Now, with particular reference to FIG. 10 along with FIGS. 6 and 8, a sensor unit of the present embodiment will be described. First, referring to FIG. 8, a first bracket 102c is provided fixedly attached to and integrally with the first frame 102 and a camber angle measuring inclination angle sensor 108 is mounted on a side surface of a vertically extending portion of the first bracket 102c. In the case where the camber angle of the wheel 11 to be examined is to be detected, measurements are carried out with the sensor member oriented in the vertical direction, and, in this case, the sensor shaft 103 is oriented in a direction perpendicular to the longitudinal axis of the inclined sensor member, whereby the housing 111 and the first frame 102 are also oriented similarly with the sensor shaft 103, so that the camber angle of the wheel 11 to be examined can be detected or measured by the sensor 108. Moreover, a second bracket 102d is fixedly attached and thus integrally with the first frame 102 and a toe angle detecting inclination angle sensor 111a is mounted on the second bracket 102d. On the other hand, a sector gear 111a is provided integrally with the housing 111 and this sector gear 111a is in mesh with a gear 107a of the toe detecting inclination angle sensor 107. In addition, a gear 103c is fixedly attached to the sensor shaft 103 and this gear 103c is in mesh with a gear 104a of a rotary sensor 104 fixedly attached to a rearward extension of the housing 111. Thus, the rotary position of the sensor shaft 103 can be determined by the rotary sensor 104.
In the above-described embodiment shown in FIGS. 6 through 10, since there are provided the rotary sensor 104 for detecting the rotary position of the sensor member, the inclination angle sensor 107 for detecting the toe angle of the wheel 11 to be examined and the inclination angle sensor 108 for detecting the camber angle of the wheel 11-to be examined, any one or more of the toe, camber, caster and king pin inclination angles with respect to alignment of the wheel 11 to be examined can be detected selectively or in sequence. It is to be noted, however, that, if it is only necessary to detect any selected one or more among these various inclination angles depending on applications, it is possible to omit one or more of these sensors. For example, in the case where it is desired to build a wheel alignment examining apparatus for detecting only the toe angle of a wheel of an automobile, then it is possible to provide only the rotary sensor 104 and the toe angle detecting sensor 107 without provision of the camber detecting sensor 108. It is also to be noted that the operation of the above-described embodiment is substantially identical to the operation described with reference to FIGS. 2 through 4 so that its detailed description of the operation is omitted.

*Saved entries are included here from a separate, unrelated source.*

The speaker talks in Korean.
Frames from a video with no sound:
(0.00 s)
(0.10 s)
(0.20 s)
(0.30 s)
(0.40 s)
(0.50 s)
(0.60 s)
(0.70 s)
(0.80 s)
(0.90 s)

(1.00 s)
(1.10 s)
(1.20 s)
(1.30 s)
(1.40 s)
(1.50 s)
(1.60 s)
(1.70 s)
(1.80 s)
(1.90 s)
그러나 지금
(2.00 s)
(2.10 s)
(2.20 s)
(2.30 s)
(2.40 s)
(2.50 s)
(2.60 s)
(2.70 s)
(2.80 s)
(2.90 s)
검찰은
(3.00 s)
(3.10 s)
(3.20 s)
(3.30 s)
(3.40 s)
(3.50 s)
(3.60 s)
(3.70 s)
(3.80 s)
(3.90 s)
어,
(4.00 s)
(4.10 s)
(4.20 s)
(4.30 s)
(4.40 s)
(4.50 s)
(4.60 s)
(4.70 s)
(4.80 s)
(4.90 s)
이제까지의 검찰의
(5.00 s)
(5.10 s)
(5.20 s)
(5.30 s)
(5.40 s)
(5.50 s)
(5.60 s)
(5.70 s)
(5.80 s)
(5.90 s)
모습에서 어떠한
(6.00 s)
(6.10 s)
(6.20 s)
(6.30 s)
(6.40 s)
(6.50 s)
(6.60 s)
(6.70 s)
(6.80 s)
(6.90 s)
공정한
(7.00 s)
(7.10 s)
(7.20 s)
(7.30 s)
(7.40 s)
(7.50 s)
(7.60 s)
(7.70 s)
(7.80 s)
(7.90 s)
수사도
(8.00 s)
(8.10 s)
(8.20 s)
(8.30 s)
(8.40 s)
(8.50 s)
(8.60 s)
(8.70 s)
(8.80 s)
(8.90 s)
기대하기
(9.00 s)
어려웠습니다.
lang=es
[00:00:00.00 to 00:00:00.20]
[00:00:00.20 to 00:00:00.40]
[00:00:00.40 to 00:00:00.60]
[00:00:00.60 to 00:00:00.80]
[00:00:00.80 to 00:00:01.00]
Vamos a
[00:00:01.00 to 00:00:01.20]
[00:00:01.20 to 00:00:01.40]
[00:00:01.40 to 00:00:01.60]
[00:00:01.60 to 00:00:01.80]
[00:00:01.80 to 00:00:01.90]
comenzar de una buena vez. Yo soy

Now, with particular reference to FIGS. 11 through 13, a support roller assembly of support rollers 12 suitable for use in a wheel alignment examining apparatus of the present invention will be described. As shown in FIG. 11, the support roller assembly generally has a two-part structure, including a roller support unit 30, which defines the upper half of the support roller assembly, and a table support unit 20, which defines the lower half of the assembly. First, describing the table support unit 20 with particular reference to FIG. 12, the table support unit 20 fundamentally includes a first slide table 21 and a second slide table 26 disposed below the first slide table 21. The first slide table 21 is formed with a hole 21a at its center, in which mounted are a first rotary bearing 22 and a second rotary bearing 23 so as to hold a rotary member 24 rotatably around a rotating axis defined by the first and second rotary bearings 22 and 23. As shown in FIG. 13, the rotary member 24 is fixedly attached to a bottom surface of a roller carrier 31 which supports a pair of support rollers 12 rotatably. Thus, the support rollers 12 are supported to be rotatable around a vertical axis relative to the first slide plate 21.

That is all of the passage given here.